The bonus for node operators is especially noticeable: running their own node will require less disk space and traffic, and thus will become economically justified even for teams with a couple of validators. VanEck analysts are confident that infrastructure companies with dozens of nodes will reduce costs for equipment and backup copies, although the main economic effect will be felt by new participants who previously had to rent expensive servers.
Fusaka logically continues the chain of rapid upgrades: after Dencun last year and Pectra this spring, the network is moving into the season of corporate growth. At the same time, developers are already testing the next Glamsterdam update for 2026 - it will bring built-in proposer-builder separation and increase transparency of block production. At this rate, Ethereum is turning into a living laboratory, where the cadence of improvements is comparable to the speed of releases of popular mobile OSes.
The shift of activity to rollup platforms will reduce the commission flow of the main layer, but will strengthen the role of ETH as a security pledge and settlement asset.

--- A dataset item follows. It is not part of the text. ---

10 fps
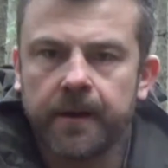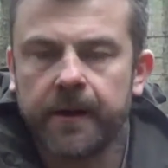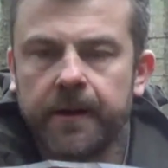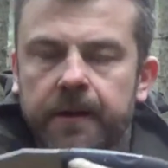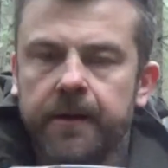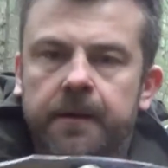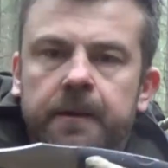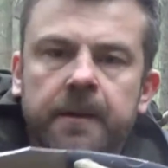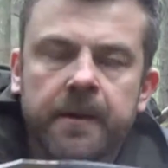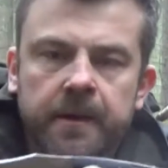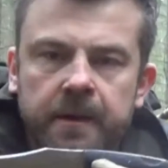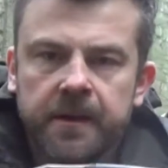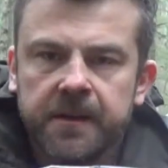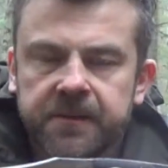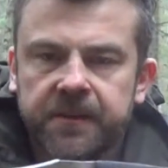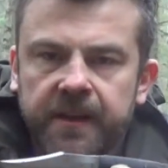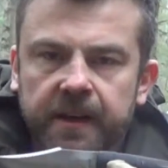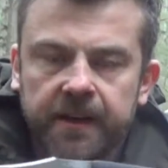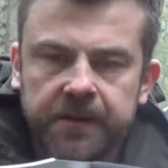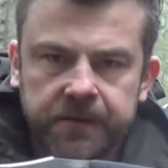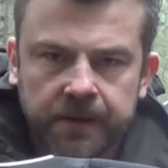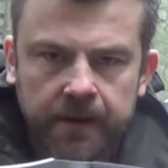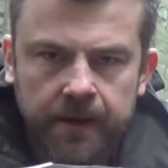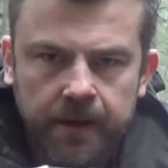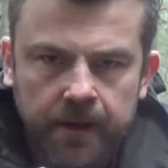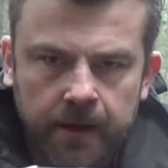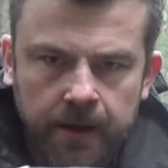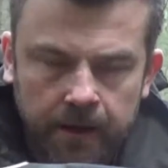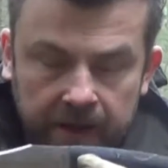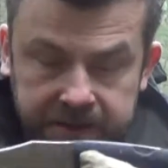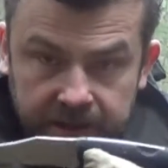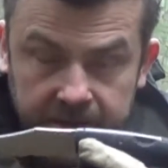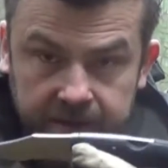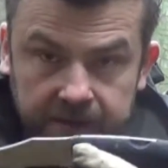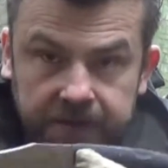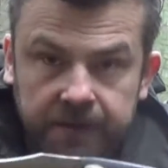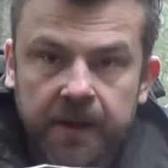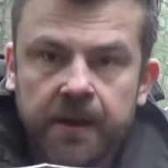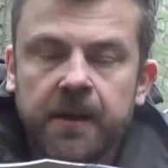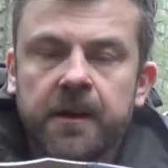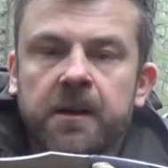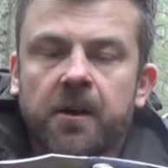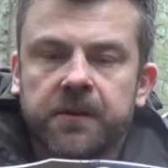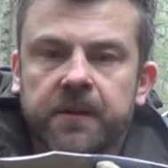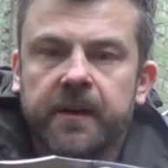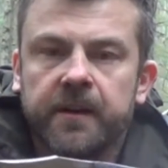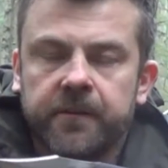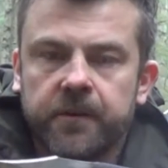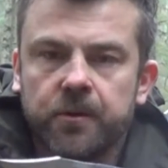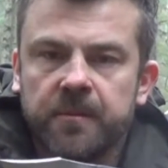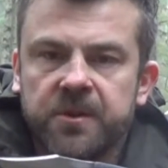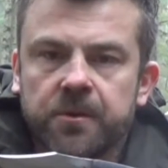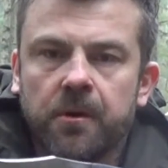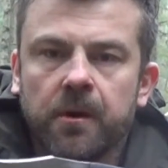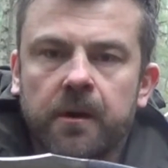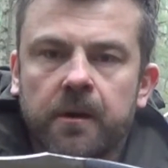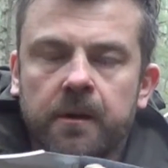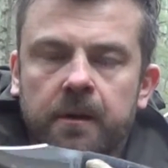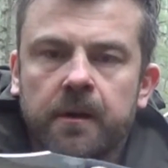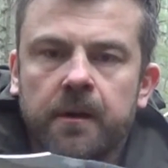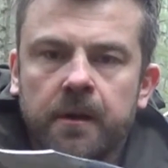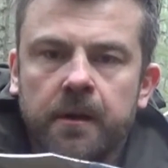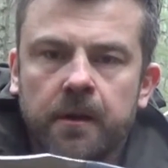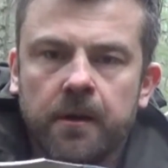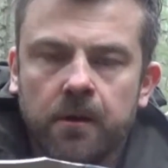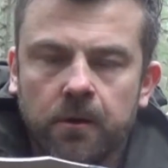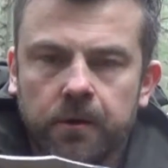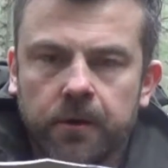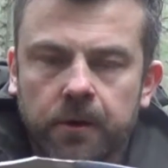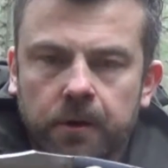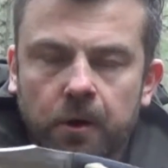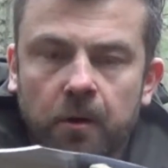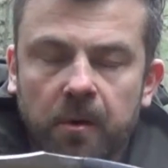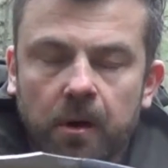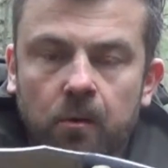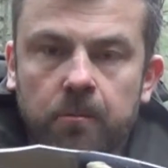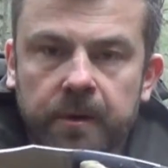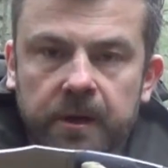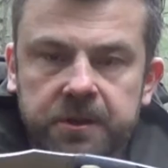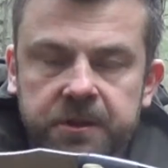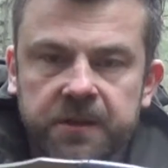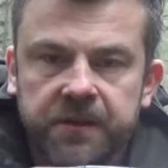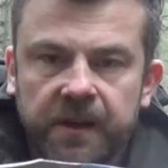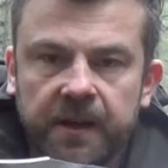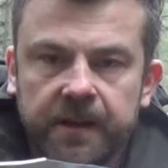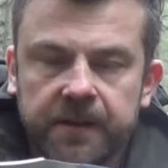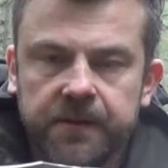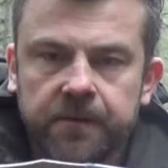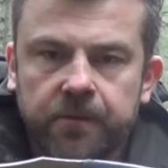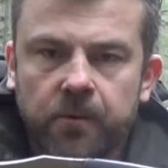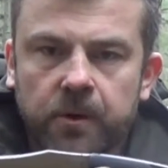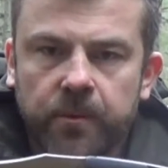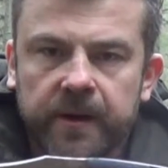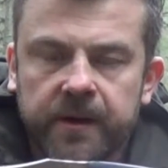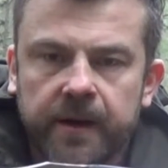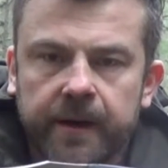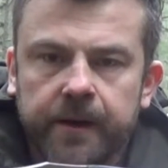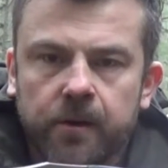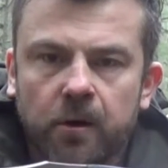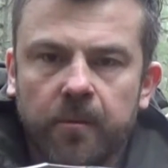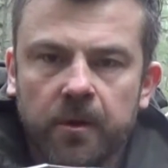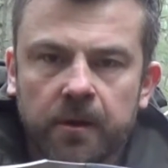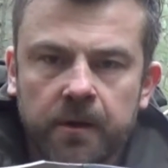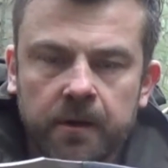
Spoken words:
And the steel is, I checked this last night to be sure on the Gerber homepage. The steel is 420 high carbon.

The more data moved into “blobs”, the higher the demand for coin for steaking and paying for checks. PeerDAS further reduces the traffic load, which is why institutional custodial services are already including the launch of their own nodes in their 2026 budgets.
If the two remaining testnets on October 14 and October 28 pass without surprises, the exact date of the hardfork will appear right after Halloween. Participants in the ecosystem are preparing the infrastructure in advance, because previous upgrades have shown that those who migrate at the last minute risk missing the first days of increased activity and the associated commissions.